▶ Data for this exercise:
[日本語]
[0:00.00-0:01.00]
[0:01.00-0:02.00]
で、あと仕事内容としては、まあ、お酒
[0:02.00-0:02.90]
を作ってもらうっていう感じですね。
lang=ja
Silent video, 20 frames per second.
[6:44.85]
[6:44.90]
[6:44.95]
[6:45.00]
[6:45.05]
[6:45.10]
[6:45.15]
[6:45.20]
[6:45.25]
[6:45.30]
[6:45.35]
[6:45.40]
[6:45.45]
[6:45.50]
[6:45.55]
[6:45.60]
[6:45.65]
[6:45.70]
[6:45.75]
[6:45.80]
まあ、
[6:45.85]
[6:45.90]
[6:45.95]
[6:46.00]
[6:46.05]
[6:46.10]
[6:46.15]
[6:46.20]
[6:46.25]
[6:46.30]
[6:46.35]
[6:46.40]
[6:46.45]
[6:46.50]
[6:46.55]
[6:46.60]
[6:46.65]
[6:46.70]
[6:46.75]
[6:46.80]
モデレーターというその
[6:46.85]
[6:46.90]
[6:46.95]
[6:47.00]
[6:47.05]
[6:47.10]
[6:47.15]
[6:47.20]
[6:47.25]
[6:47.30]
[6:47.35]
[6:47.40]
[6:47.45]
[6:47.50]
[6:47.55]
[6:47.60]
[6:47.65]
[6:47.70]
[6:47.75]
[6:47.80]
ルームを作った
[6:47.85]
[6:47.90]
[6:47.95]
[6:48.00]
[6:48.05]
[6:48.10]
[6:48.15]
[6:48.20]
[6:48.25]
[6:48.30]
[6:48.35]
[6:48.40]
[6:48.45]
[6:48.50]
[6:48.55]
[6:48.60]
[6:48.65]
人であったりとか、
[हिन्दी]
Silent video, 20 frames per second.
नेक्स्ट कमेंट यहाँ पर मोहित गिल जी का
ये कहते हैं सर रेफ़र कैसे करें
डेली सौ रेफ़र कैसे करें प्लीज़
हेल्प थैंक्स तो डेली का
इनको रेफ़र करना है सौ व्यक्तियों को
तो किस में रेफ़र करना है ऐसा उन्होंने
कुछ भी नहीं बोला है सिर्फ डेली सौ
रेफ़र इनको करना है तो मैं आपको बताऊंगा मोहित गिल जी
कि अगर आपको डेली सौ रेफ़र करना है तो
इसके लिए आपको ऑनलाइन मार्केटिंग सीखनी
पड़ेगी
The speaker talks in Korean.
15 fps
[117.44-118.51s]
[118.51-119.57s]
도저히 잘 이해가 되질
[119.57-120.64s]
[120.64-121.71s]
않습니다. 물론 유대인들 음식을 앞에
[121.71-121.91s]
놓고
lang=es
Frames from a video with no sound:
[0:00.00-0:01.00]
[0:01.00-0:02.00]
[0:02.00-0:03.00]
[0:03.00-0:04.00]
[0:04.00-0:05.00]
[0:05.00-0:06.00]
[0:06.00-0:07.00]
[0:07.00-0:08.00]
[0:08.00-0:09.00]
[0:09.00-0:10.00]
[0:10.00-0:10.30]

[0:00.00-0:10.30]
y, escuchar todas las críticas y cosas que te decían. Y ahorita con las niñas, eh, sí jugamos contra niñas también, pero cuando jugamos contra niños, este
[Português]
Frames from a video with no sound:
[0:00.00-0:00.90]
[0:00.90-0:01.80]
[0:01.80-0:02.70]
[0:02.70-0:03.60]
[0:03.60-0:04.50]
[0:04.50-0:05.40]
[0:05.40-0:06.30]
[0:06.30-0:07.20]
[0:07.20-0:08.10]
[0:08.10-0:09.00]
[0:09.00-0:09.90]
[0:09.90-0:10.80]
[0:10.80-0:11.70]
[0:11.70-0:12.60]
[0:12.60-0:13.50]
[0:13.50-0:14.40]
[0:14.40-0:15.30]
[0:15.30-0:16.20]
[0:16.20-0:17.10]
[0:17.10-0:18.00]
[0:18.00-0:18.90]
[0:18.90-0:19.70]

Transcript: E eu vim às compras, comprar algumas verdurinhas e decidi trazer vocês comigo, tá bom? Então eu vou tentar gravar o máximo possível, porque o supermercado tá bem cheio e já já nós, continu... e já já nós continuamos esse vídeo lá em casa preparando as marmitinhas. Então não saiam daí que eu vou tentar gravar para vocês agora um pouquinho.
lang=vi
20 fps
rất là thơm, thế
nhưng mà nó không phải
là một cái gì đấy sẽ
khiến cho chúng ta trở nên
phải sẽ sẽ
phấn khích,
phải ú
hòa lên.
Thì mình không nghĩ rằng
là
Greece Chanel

▶ About this exercise:
Produce an exact copy of every entry above.

▶ Result:
[日本語]
[0:00.00-0:01.00]
[0:01.00-0:02.00]
で、あと仕事内容としては、まあ、お酒
[0:02.00-0:02.90]
を作ってもらうっていう感じですね。
lang=ja
Silent video, 20 frames per second.
[6:44.85]
[6:44.90]
[6:44.95]
[6:45.00]
[6:45.05]
[6:45.10]
[6:45.15]
[6:45.20]
[6:45.25]
[6:45.30]
[6:45.35]
[6:45.40]
[6:45.45]
[6:45.50]
[6:45.55]
[6:45.60]
[6:45.65]
[6:45.70]
[6:45.75]
[6:45.80]
まあ、
[6:45.85]
[6:45.90]
[6:45.95]
[6:46.00]
[6:46.05]
[6:46.10]
[6:46.15]
[6:46.20]
[6:46.25]
[6:46.30]
[6:46.35]
[6:46.40]
[6:46.45]
[6:46.50]
[6:46.55]
[6:46.60]
[6:46.65]
[6:46.70]
[6:46.75]
[6:46.80]
モデレーターというその
[6:46.85]
[6:46.90]
[6:46.95]
[6:47.00]
[6:47.05]
[6:47.10]
[6:47.15]
[6:47.20]
[6:47.25]
[6:47.30]
[6:47.35]
[6:47.40]
[6:47.45]
[6:47.50]
[6:47.55]
[6:47.60]
[6:47.65]
[6:47.70]
[6:47.75]
[6:47.80]
ルームを作った
[6:47.85]
[6:47.90]
[6:47.95]
[6:48.00]
[6:48.05]
[6:48.10]
[6:48.15]
[6:48.20]
[6:48.25]
[6:48.30]
[6:48.35]
[6:48.40]
[6:48.45]
[6:48.50]
[6:48.55]
[6:48.60]
[6:48.65]
人であったりとか、
[हिन्दी]
Silent video, 20 frames per second.
नेक्स्ट कमेंट यहाँ पर मोहित गिल जी का
ये कहते हैं सर रेफ़र कैसे करें
डेली सौ रेफ़र कैसे करें प्लीज़
हेल्प थैंक्स तो डेली का
इनको रेफ़र करना है सौ व्यक्तियों को
तो किस में रेफ़र करना है ऐसा उन्होंने
कुछ भी नहीं बोला है सिर्फ डेली सौ
रेफ़र इनको करना है तो मैं आपको बताऊंगा मोहित गिल जी
कि अगर आपको डेली सौ रेफ़र करना है तो
इसके लिए आपको ऑनलाइन मार्केटिंग सीखनी
पड़ेगी
The speaker talks in Korean.
15 fps
[117.44-118.51s]
[118.51-119.57s]
도저히 잘 이해가 되질
[119.57-120.64s]
[120.64-121.71s]
않습니다. 물론 유대인들 음식을 앞에
[121.71-121.91s]
놓고
lang=es
Frames from a video with no sound:
[0:00.00-0:01.00]
[0:01.00-0:02.00]
[0:02.00-0:03.00]
[0:03.00-0:04.00]
[0:04.00-0:05.00]
[0:05.00-0:06.00]
[0:06.00-0:07.00]
[0:07.00-0:08.00]
[0:08.00-0:09.00]
[0:09.00-0:10.00]
[0:10.00-0:10.30]

[0:00.00-0:10.30]
y, escuchar todas las críticas y cosas que te decían. Y ahorita con las niñas, eh, sí jugamos contra niñas también, pero cuando jugamos contra niños, este
[Português]
Frames from a video with no sound:
[0:00.00-0:00.90]
[0:00.90-0:01.80]
[0:01.80-0:02.70]
[0:02.70-0:03.60]
[0:03.60-0:04.50]
[0:04.50-0:05.40]
[0:05.40-0:06.30]
[0:06.30-0:07.20]
[0:07.20-0:08.10]
[0:08.10-0:09.00]
[0:09.00-0:09.90]
[0:09.90-0:10.80]
[0:10.80-0:11.70]
[0:11.70-0:12.60]
[0:12.60-0:13.50]
[0:13.50-0:14.40]
[0:14.40-0:15.30]
[0:15.30-0:16.20]
[0:16.20-0:17.10]
[0:17.10-0:18.00]
[0:18.00-0:18.90]
[0:18.90-0:19.70]

Transcript: E eu vim às compras, comprar algumas verdurinhas e decidi trazer vocês comigo, tá bom? Então eu vou tentar gravar o máximo possível, porque o supermercado tá bem cheio e já já nós, continu... e já já nós continuamos esse vídeo lá em casa preparando as marmitinhas. Então não saiam daí que eu vou tentar gravar para vocês agora um pouquinho.
lang=vi
20 fps
rất là thơm, thế
nhưng mà nó không phải
là một cái gì đấy sẽ
khiến cho chúng ta trở nên
phải sẽ sẽ
phấn khích,
phải ú
hòa lên.
Thì mình không nghĩ rằng
là
Greece Chanel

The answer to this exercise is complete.